Down under supergroup mixes Joy Division, Suicide, Cabaret Voltaire, and Devo for a good time.
Australian quintet Total Control features members of Eddy Current Suppression Ring and UV Race, and makes a racket that calls to mind Suicide, Cabaret Voltaire, Devo, and Joy Division. Opening with the dark and pulsating “See More Glass” and closing with the noise-driven freak out “Love Performance”, Henge Beat reminds us that although we should beware the darkness we can’t avoid it entirely; in fact, sometimes the darkness is exactly what we need.
There’s plenty of punk aggression to be found via tracks such as the bashing “Retiree”, which sounds like early Misfits recorded, not in a New Jersey dungeon, but in a well-lit California studio. Both it and the equally aggressive “No Bibs” also recall the glorious cyber metal originated by the mighty Voivod.
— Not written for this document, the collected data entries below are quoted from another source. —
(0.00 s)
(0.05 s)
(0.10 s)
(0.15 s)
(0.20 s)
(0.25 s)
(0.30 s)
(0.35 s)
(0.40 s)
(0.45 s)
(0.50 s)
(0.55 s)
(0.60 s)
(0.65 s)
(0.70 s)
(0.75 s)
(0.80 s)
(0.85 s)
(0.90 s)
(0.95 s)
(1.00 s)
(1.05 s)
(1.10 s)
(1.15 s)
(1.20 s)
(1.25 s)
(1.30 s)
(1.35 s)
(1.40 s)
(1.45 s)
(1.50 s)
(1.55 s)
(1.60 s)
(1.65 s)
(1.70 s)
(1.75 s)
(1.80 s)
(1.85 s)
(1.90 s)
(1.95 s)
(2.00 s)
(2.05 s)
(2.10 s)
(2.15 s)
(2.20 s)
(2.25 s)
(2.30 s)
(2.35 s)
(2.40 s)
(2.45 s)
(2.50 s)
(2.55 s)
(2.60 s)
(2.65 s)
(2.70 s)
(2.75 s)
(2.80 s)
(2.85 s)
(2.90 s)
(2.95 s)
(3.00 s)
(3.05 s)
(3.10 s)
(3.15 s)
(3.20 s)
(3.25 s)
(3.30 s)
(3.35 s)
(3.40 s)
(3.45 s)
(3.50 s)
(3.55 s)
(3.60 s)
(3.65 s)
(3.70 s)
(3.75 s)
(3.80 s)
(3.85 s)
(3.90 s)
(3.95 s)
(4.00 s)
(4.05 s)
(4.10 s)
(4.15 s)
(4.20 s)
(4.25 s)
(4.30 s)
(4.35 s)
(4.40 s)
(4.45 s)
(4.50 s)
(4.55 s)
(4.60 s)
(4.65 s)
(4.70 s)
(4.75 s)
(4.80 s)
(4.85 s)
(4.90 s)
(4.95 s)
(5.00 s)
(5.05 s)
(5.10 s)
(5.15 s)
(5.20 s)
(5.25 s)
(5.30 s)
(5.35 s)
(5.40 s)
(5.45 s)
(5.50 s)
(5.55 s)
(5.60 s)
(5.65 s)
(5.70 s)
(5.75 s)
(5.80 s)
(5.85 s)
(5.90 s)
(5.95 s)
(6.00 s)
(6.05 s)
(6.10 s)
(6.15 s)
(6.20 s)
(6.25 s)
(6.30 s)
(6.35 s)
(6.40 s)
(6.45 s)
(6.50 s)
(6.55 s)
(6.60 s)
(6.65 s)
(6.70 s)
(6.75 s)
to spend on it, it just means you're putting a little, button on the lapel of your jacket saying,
The dashes of thoughtful and subtle electronic dreams with the tweeting keyboards of “Sunday Baker” give us a dash of retro fever as we long for the sweet smell of an early ‘80s arcade while coming down from an all night Roger Corman and Robitussin bender.
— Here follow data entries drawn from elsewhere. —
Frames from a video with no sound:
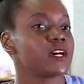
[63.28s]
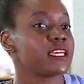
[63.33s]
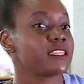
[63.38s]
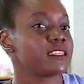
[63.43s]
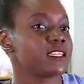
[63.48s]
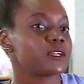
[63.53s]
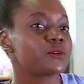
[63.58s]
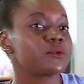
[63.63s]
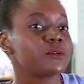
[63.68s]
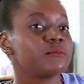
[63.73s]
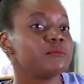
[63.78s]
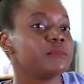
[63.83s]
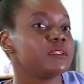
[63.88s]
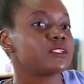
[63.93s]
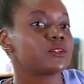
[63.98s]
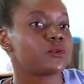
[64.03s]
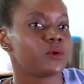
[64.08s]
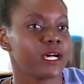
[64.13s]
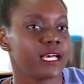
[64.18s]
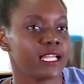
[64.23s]
I think we've
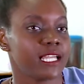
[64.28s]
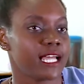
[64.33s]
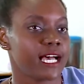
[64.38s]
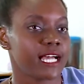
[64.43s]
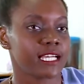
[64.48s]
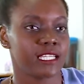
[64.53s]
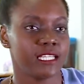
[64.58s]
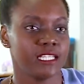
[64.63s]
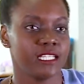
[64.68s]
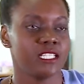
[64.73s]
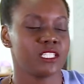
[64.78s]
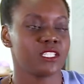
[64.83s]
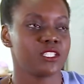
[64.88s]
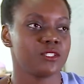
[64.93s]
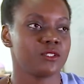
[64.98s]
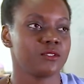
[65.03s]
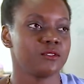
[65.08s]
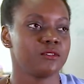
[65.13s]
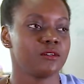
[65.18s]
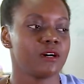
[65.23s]
been quite lucky
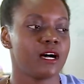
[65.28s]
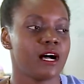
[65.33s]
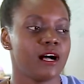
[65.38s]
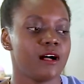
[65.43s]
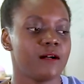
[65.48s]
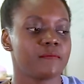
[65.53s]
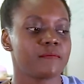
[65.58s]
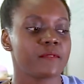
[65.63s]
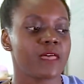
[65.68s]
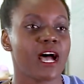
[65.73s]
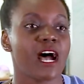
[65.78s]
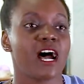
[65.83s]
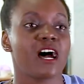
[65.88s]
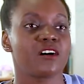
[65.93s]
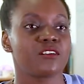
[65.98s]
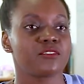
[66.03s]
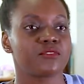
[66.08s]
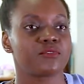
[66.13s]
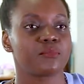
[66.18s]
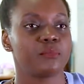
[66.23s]
to
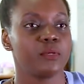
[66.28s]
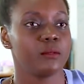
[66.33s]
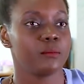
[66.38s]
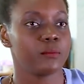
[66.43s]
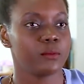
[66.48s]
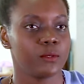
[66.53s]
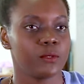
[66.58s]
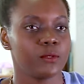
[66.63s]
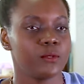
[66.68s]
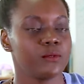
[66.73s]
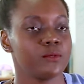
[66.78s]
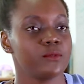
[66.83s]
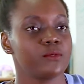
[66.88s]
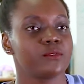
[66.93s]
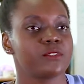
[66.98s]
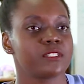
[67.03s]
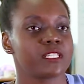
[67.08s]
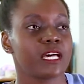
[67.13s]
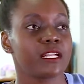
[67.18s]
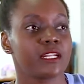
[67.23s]
have people
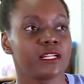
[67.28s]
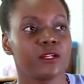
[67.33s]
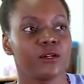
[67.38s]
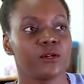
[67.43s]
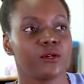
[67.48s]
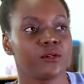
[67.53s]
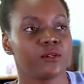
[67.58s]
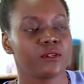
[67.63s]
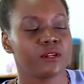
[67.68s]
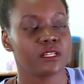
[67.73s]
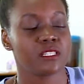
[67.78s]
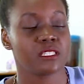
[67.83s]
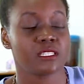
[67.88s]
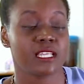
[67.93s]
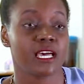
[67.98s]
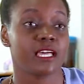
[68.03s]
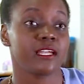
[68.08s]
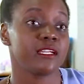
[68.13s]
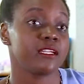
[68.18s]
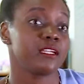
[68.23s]
who
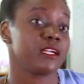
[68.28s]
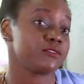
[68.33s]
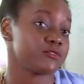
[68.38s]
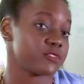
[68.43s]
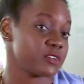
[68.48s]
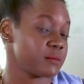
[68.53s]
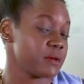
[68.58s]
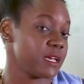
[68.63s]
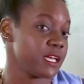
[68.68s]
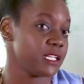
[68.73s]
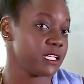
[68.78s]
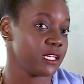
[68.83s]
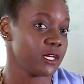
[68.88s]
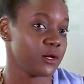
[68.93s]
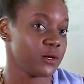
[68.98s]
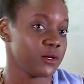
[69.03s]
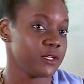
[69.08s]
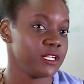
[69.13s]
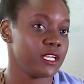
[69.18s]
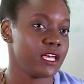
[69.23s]
started from early
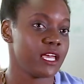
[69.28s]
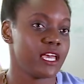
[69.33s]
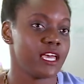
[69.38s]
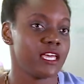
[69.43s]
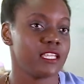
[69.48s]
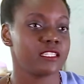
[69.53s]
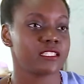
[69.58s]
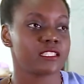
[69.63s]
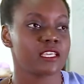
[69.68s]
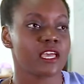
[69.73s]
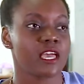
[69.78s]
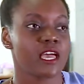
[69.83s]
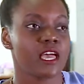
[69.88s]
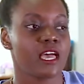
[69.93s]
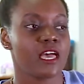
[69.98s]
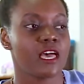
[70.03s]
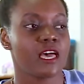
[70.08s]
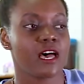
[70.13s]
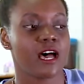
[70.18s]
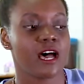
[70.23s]
on and
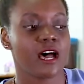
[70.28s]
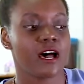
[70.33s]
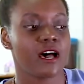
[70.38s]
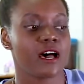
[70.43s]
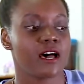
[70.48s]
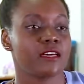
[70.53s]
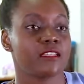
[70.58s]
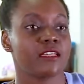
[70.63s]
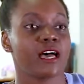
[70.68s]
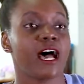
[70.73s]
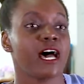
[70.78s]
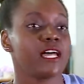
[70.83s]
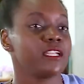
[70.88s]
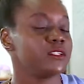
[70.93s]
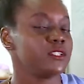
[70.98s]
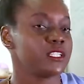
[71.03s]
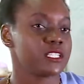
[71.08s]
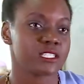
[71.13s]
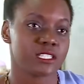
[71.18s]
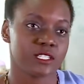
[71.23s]

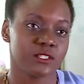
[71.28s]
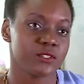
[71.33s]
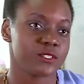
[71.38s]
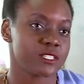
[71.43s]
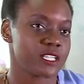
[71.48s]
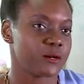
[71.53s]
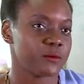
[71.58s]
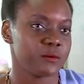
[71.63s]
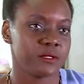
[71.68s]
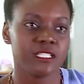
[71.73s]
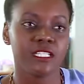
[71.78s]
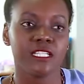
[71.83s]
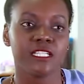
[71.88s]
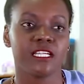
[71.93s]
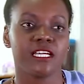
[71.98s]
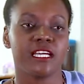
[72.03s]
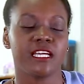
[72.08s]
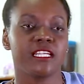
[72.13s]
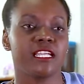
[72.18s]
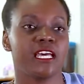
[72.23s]
had the skills that we
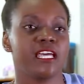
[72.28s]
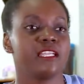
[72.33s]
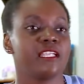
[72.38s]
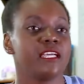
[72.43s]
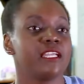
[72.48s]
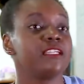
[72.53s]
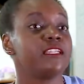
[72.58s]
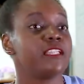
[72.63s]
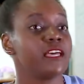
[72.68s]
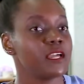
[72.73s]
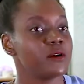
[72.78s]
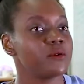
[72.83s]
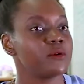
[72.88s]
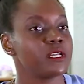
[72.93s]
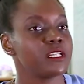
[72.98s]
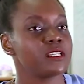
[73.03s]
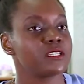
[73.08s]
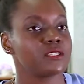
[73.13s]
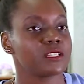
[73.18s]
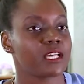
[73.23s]
needed, and then they
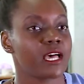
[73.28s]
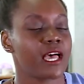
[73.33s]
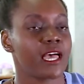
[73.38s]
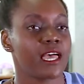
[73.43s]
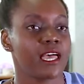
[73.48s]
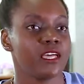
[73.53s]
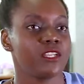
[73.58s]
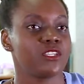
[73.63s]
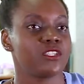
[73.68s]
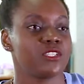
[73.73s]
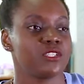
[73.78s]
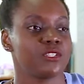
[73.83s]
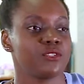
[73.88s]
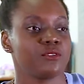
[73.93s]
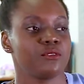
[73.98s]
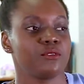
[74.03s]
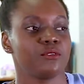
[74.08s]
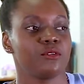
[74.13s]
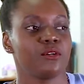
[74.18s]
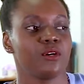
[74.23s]
went ahead
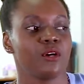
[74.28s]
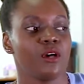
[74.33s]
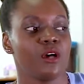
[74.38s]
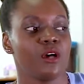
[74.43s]
to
The King Crimson-tinged “Shame Thugs” is the afterglow of a long winter’s nap and each of those strategically placed shorter numbers offer remarkable counterpoint to the more industrial-minded material such as the Joy Division-inspired “The Hammer” (like tasting your own blood on the dance floor) and the Sonic Youth-cum-Can-cum-Television romp “Carpet Rash”, nearly seven minutes of furious fur-raising froth, destined to make at least one lad somewhere in the world buy a Fender guitar, an amp, and start building an impressive guitar sound on a shoestring budget.
“One More Tonight” is sheer early ‘80s aggression, the throbbing sounds of industry and frustration and white knuckles tightened and raised against the tireless onslaught of conformity – it’s also trashy and haunting, no less intellectually charged for being openly rock and rolling. “Stonehenge” is two minutes of herky-jerky, brain-bashing mediocrity that transcends its own shortcomings and banality to become a perfectly placed bit of whack. If none of those things, not one of those contradictions, or sharply focused observations on the sheer delightful detours found on this record, don’t convince you, then perhaps nothing will. That said, if you need to be convinced to have a good time, then Total Control is probably not the record for you.
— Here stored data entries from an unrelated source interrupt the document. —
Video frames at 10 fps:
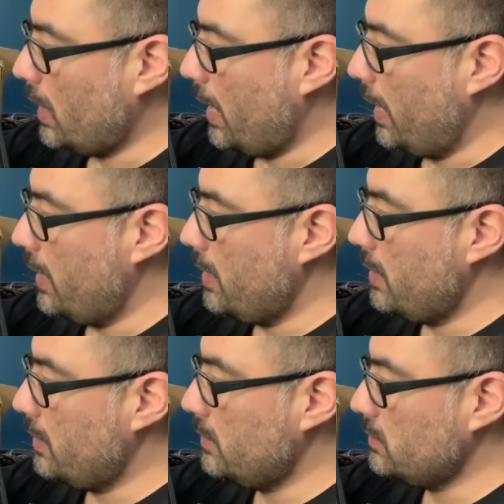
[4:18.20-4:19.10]

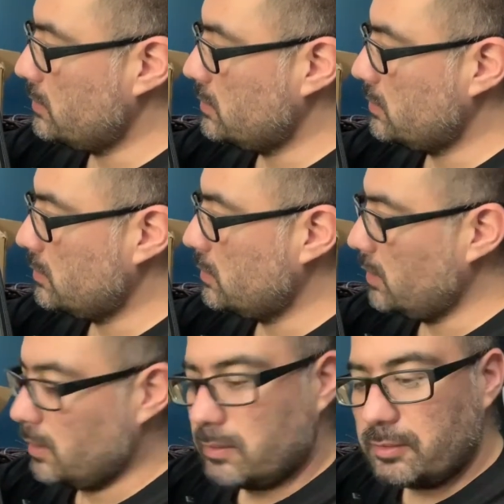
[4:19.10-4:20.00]
and
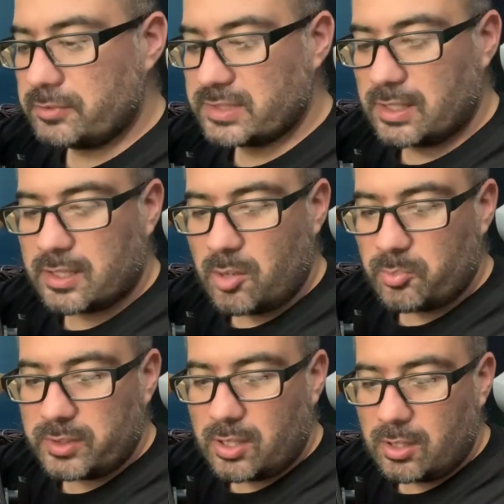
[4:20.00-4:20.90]
there was a company
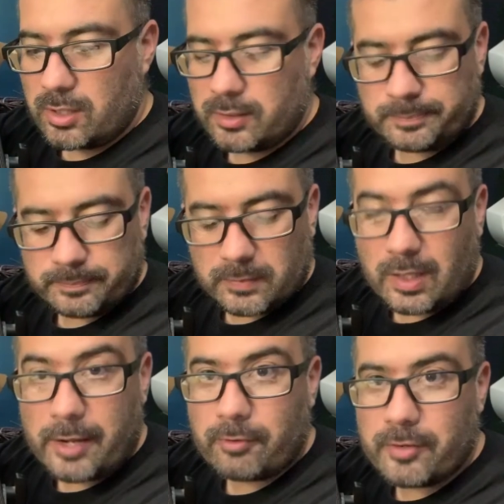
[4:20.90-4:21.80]
called
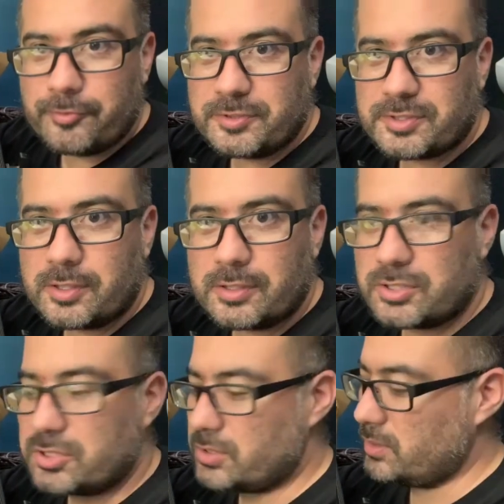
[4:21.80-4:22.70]
Lightwave
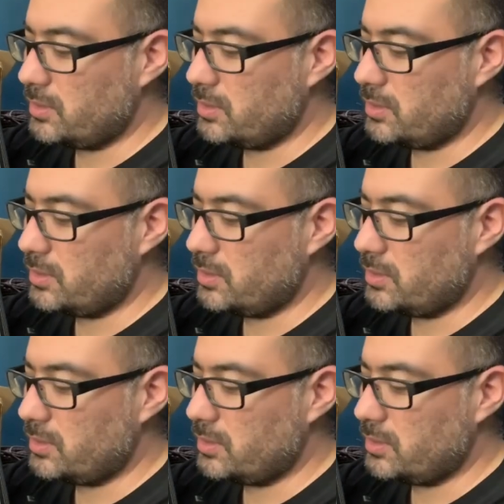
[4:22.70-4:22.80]
Research.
So what are we to make of all of this – and what are we to make of this epilogue in which yours truly attempts to persuade you that although Henge Beat isn’t the album of the ages, it may be an album of the ages? Well, that’s up to, as per usual, you, you see. But this writer sees and hears untapped potential in this lot – the promise that more good things could come from these five getting back into the studio. Then again, if this were kept as a simple one-off and Total Control never again worked together, then that would just add more mystique to that which is already shrouded in mystery.